Kur’ân-ı Kerîm’den istifade etmek, Kur’ân ahkâmıyla amel etmekle mümkün olur. Kur’ân ahkâmıyla amel etmek için Kur’ân ahkâmını bilmek gerekir. Kur’ân ahkâmını en iyi tefsir eden yine Kur’ân-ı Kerîm’in kendisidir. Bundan sonra sırasıyla Hz. Peygamber Efendimiz (s.a.s.), ashâb-ı kirâmın müfessirleri ve fakihleri, tâbiînin müfessirleri ve fakihleri, tebeuttâbiînin müfessirleri ve fakihleri, asrımızın müfessir ve fakîhleri gelir. Kur’ân-ı Kerîm’in ahkâmını bu vasıtayla bilmek gerekir.

İbn-i Abbas (r.anhümâ), Hz. Peygamber’in (s.a.s.) Ramazanını şöyle anlatıyor:

“Rasûlullah (s.a.s.), Ramazan’da her gece Cebrail (a.s.) ile karşılaşır, onunla Kur’ân-ı Kerîm müzâkere ve mukabelesinde bulunurdu.”

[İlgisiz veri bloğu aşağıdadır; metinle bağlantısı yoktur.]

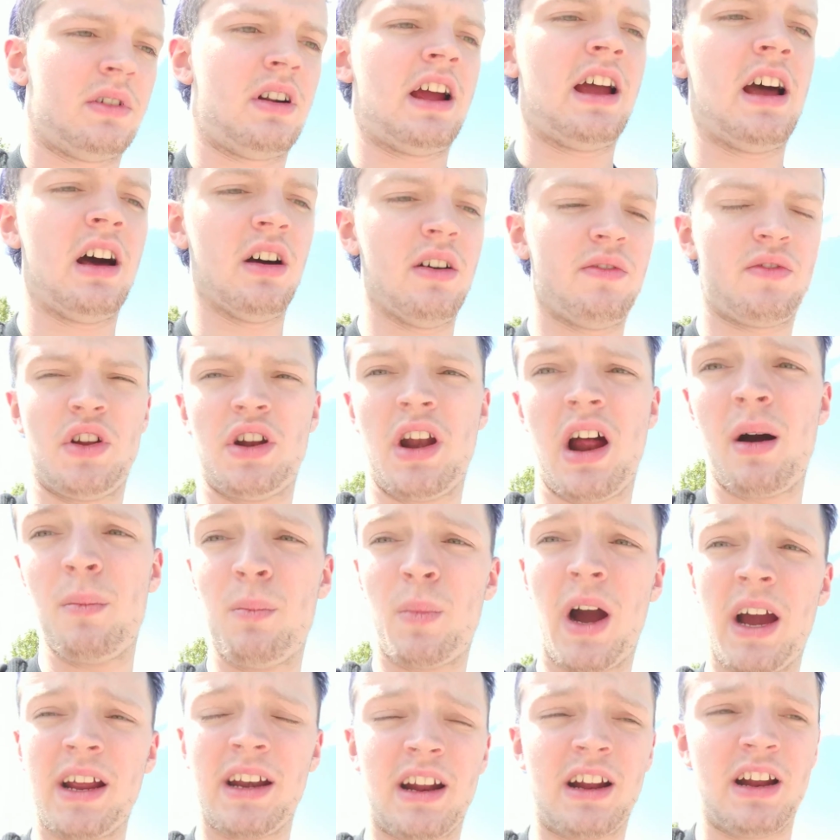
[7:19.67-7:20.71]
hell, if you're
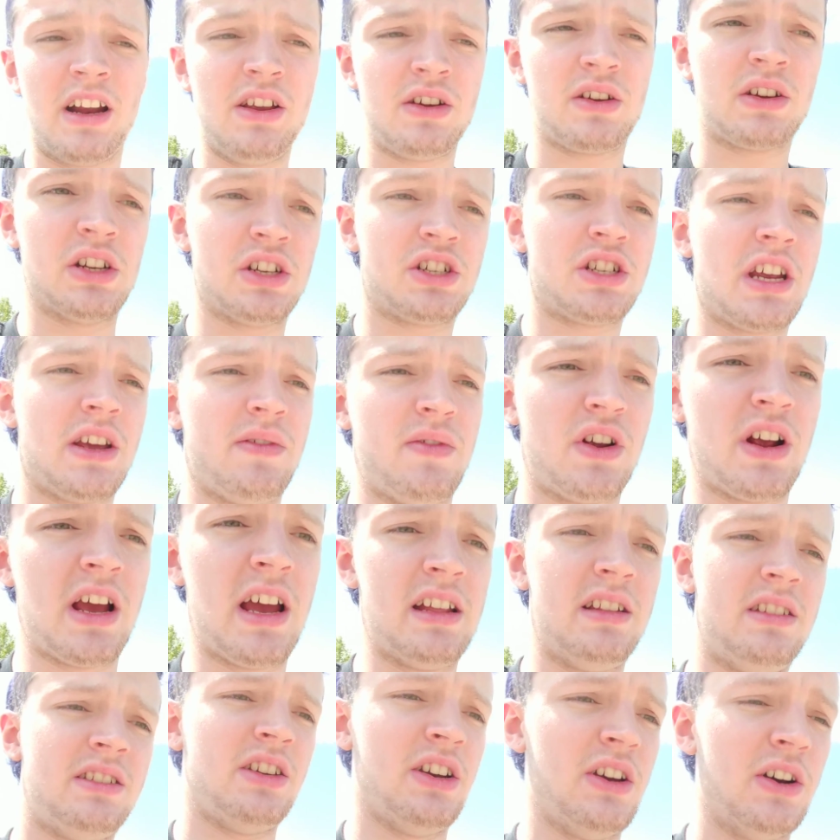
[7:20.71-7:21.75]
non-binary, you can shave your
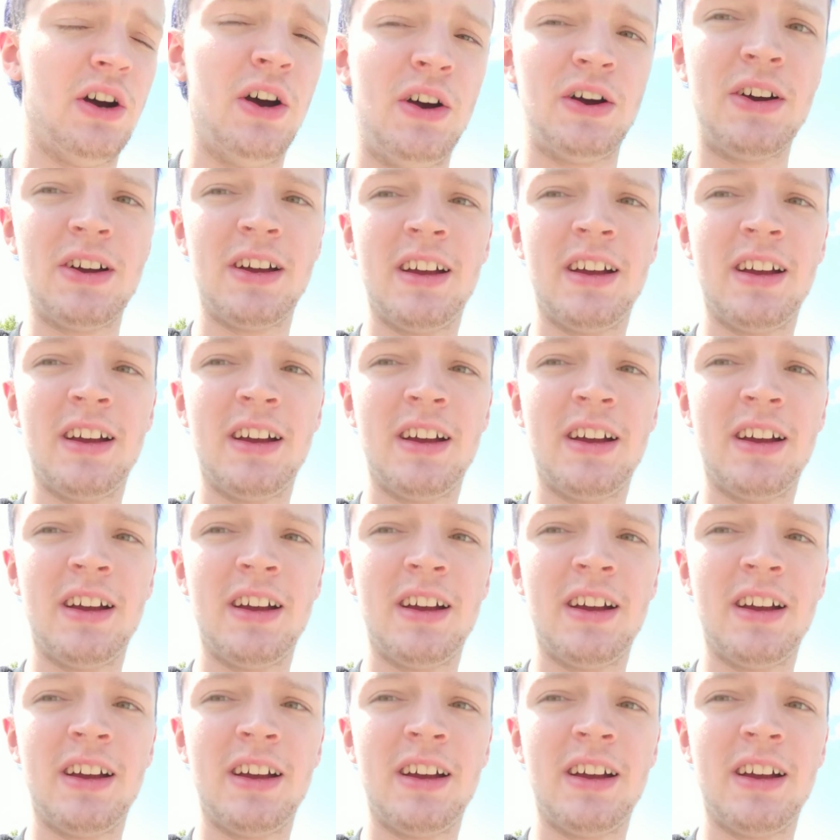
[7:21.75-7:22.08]
head too.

(Buhârî, Bed’ü’l-Vahy, 5, Bed’ü’l-Halk, 6, Menâkıb, 23; Nesâî, Sıyâm, 2)

Bize gereken, Ramazan ayını şu şekilde değerlendirmektir:

1. Hz. Peygamber’i (s.a.s.) izlemek düşüncesiyle Kur’ân’dan ve âlimlerden istifade etmek,

2. Mümkün olursa beş vakit namazı camide cemaatle kılmak, hiç olmazsa yatsı ve sabah namazını camide cemaatle kılmak,

3. Kur’ân-ı Kerîm mukabelesinde bulunmak, en azından dinlemek,

4. Kur’ân-ı Kerîm meal hatmi yapmak az da olsa kısa kısa da olsa tefsirinin yapıldığı veya bazı ayetlerinin tefsirinin yapıldığı meali tercih etmek,

4. Zikir, tesbih, salavât-ı şerîfe getirmek ve istiğfar etmek,

5. Oruç için sahura kalkınca teheccüd namazını kılmak.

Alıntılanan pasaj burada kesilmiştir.